(Records excerpted from a collection)
--------

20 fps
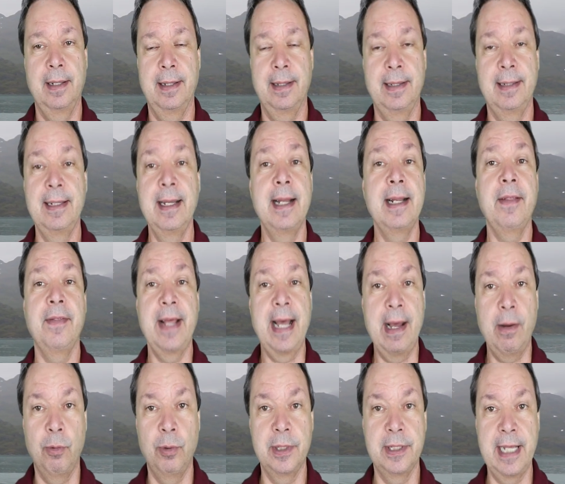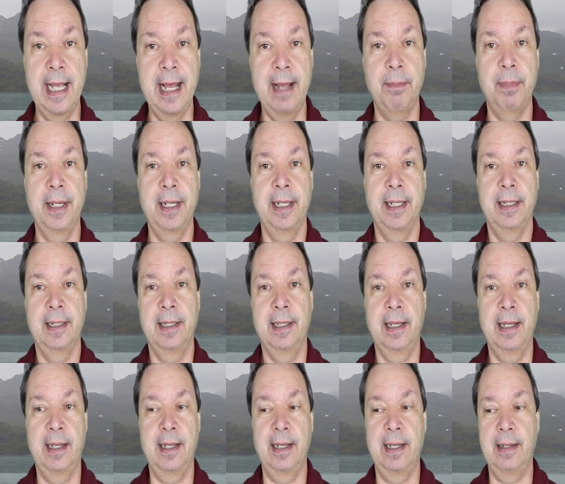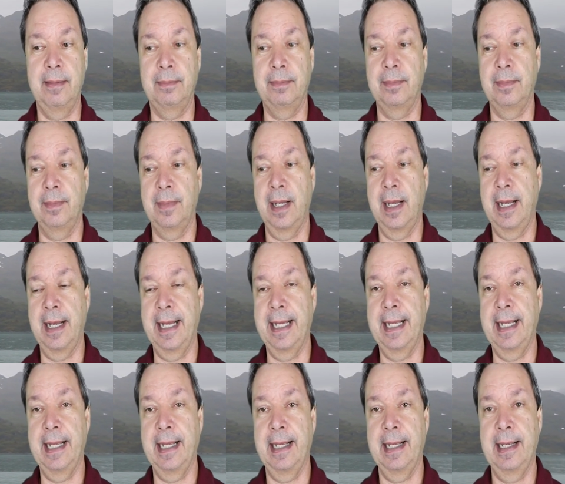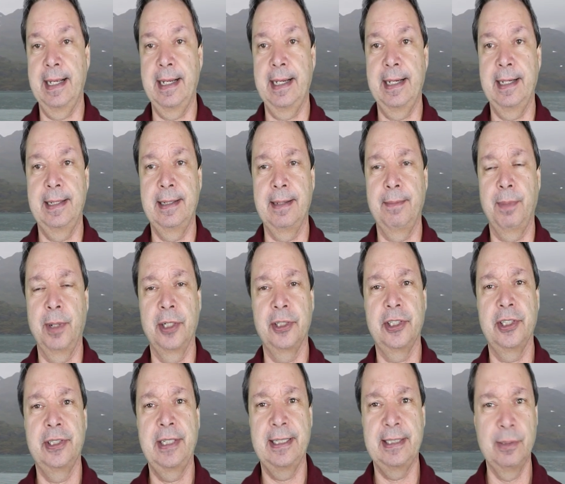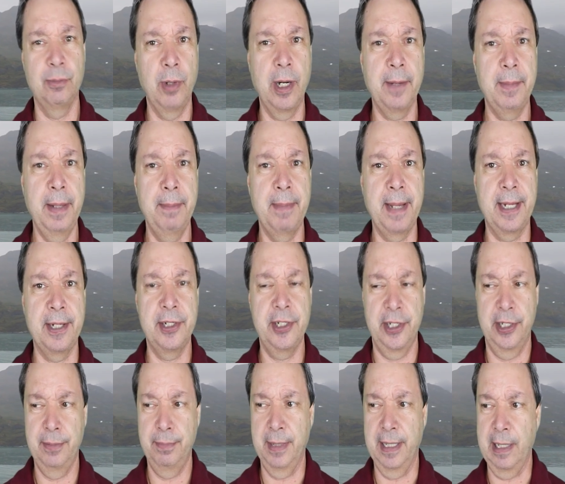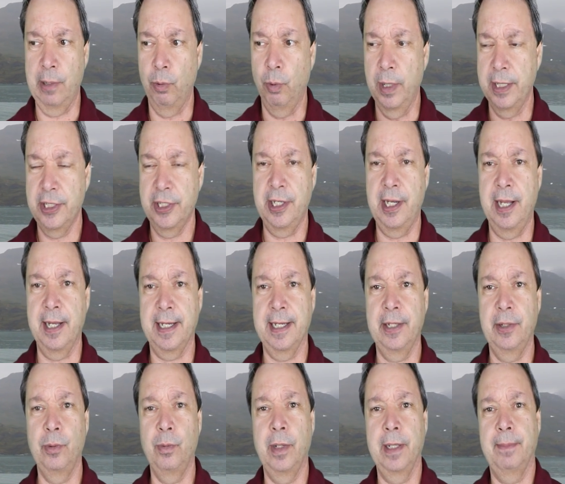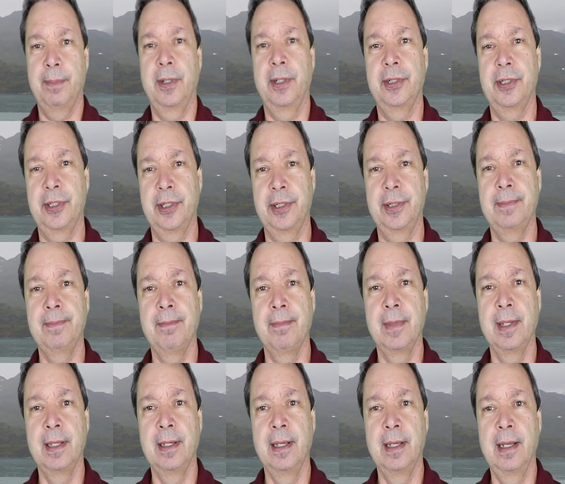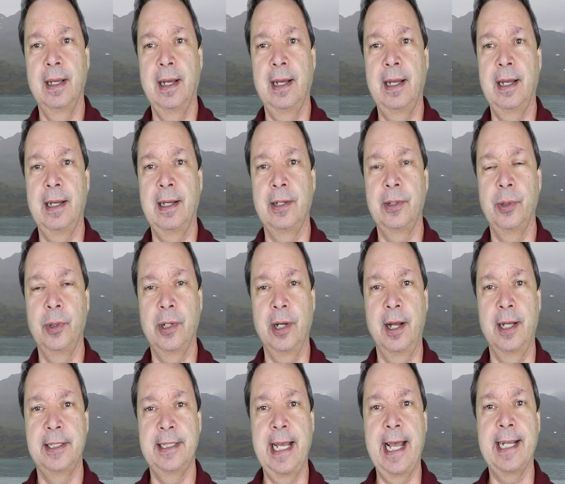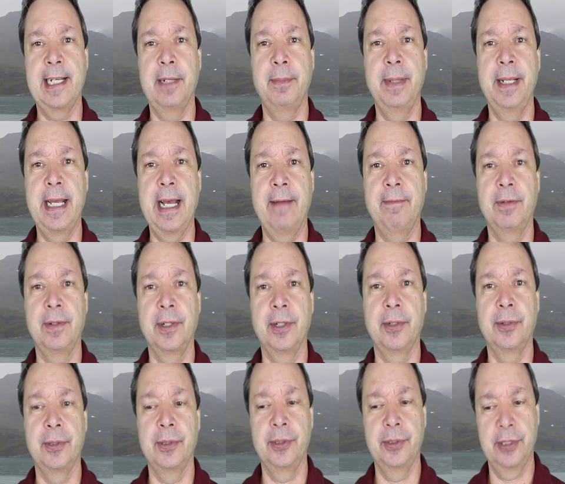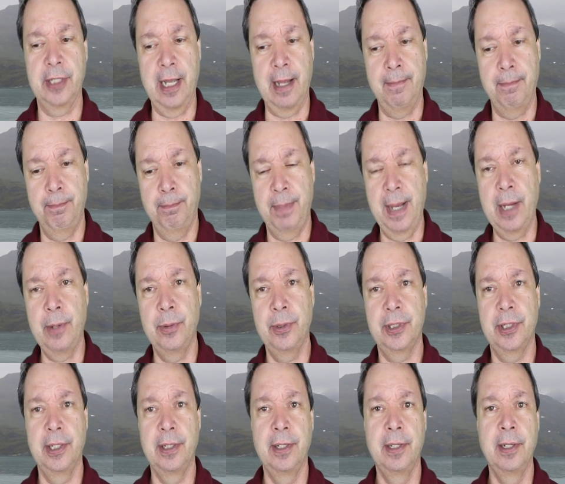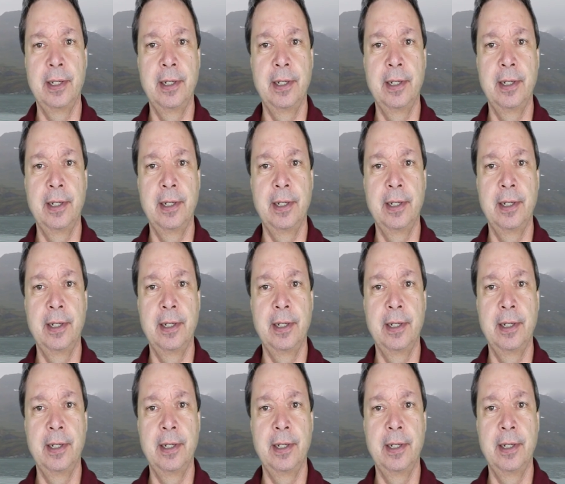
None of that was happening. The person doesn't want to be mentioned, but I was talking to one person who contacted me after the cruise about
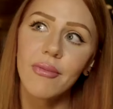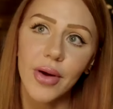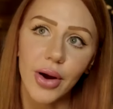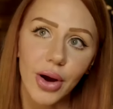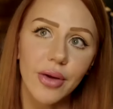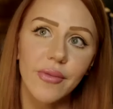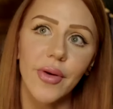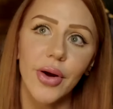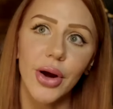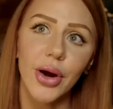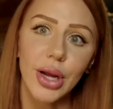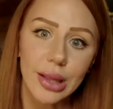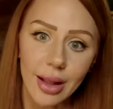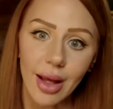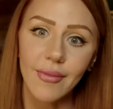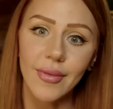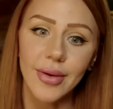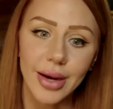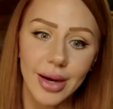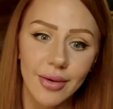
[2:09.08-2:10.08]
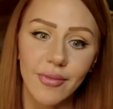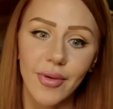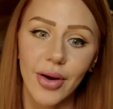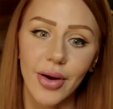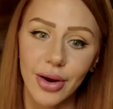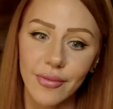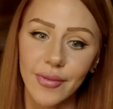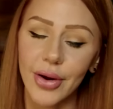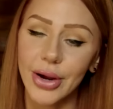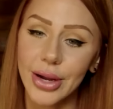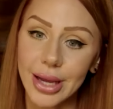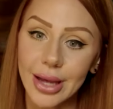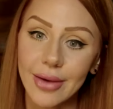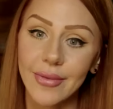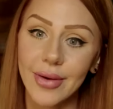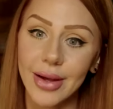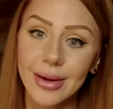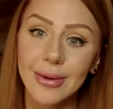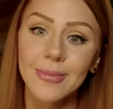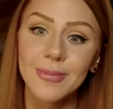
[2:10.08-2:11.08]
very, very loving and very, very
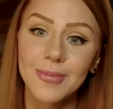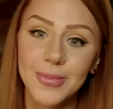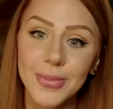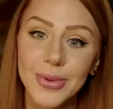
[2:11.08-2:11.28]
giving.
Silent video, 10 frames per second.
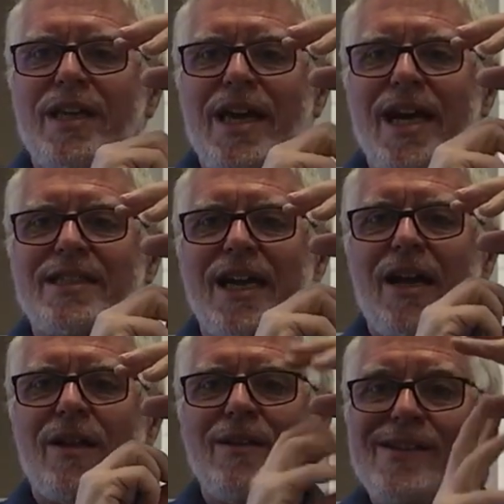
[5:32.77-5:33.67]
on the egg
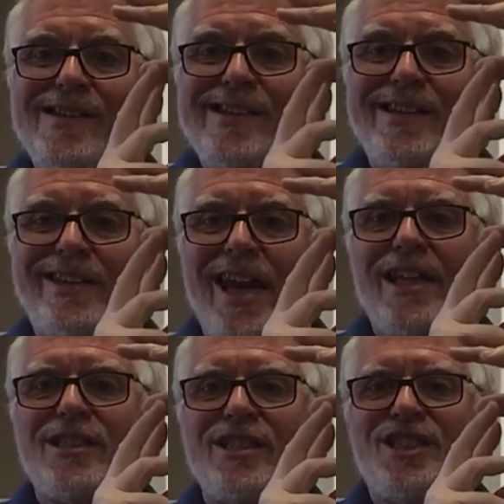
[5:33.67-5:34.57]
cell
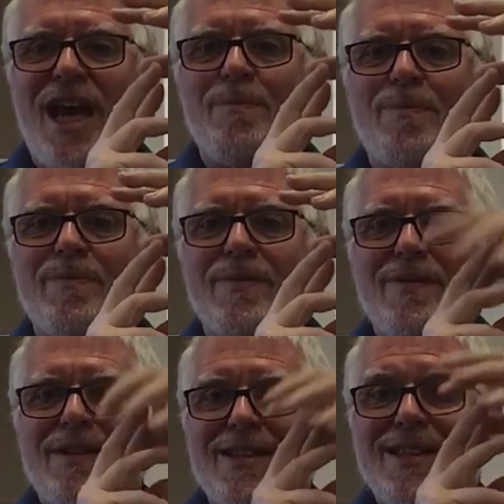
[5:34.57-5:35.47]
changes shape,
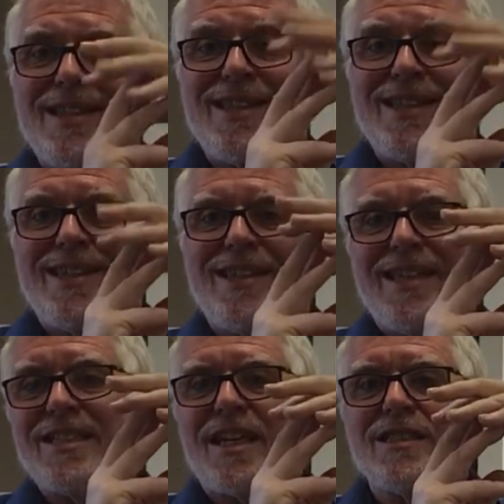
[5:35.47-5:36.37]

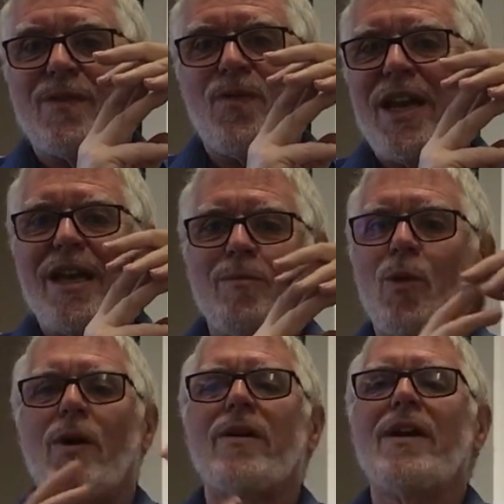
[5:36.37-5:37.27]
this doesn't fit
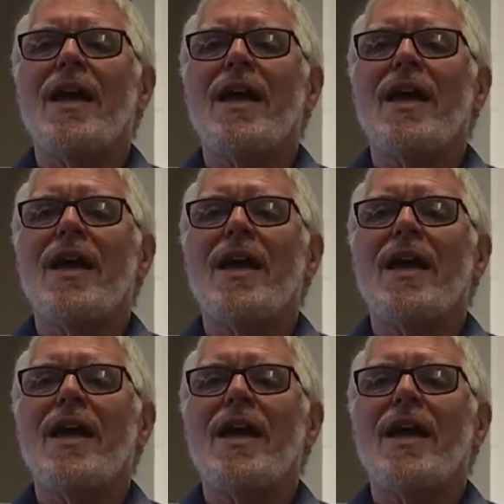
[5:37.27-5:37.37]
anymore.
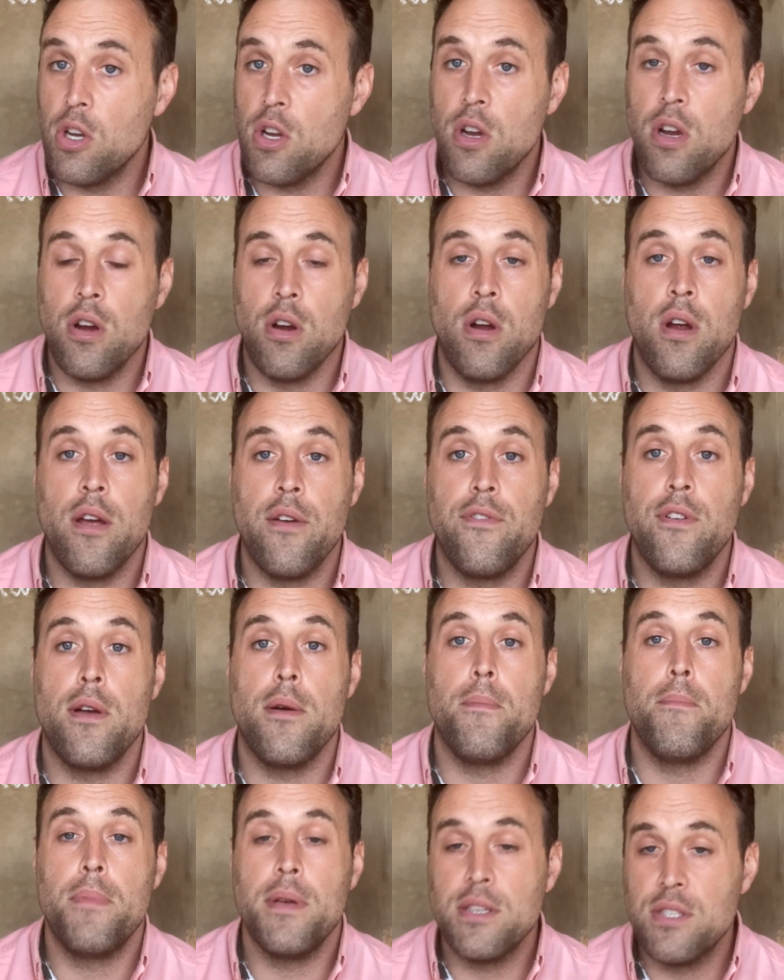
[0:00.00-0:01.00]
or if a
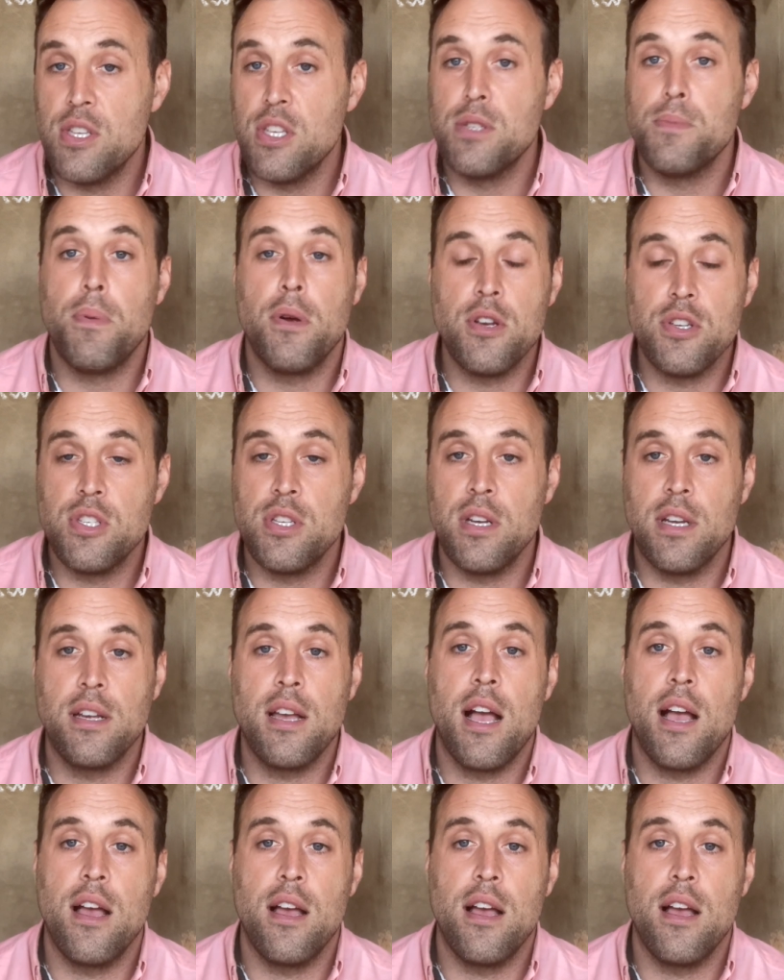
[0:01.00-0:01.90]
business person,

--------

**Exercise**
Starting at the line with "[5:34.57-5:35.47]", reproduce exactly each line through the end of the entries, including the first and the last, and skip the pictures.

**Task response**
[5:34.57-5:35.47]
changes shape,
[5:35.47-5:36.37]

[5:36.37-5:37.27]
this doesn't fit
[5:37.27-5:37.37]
anymore.
[0:00.00-0:01.00]
or if a
[0:01.00-0:01.90]
business person,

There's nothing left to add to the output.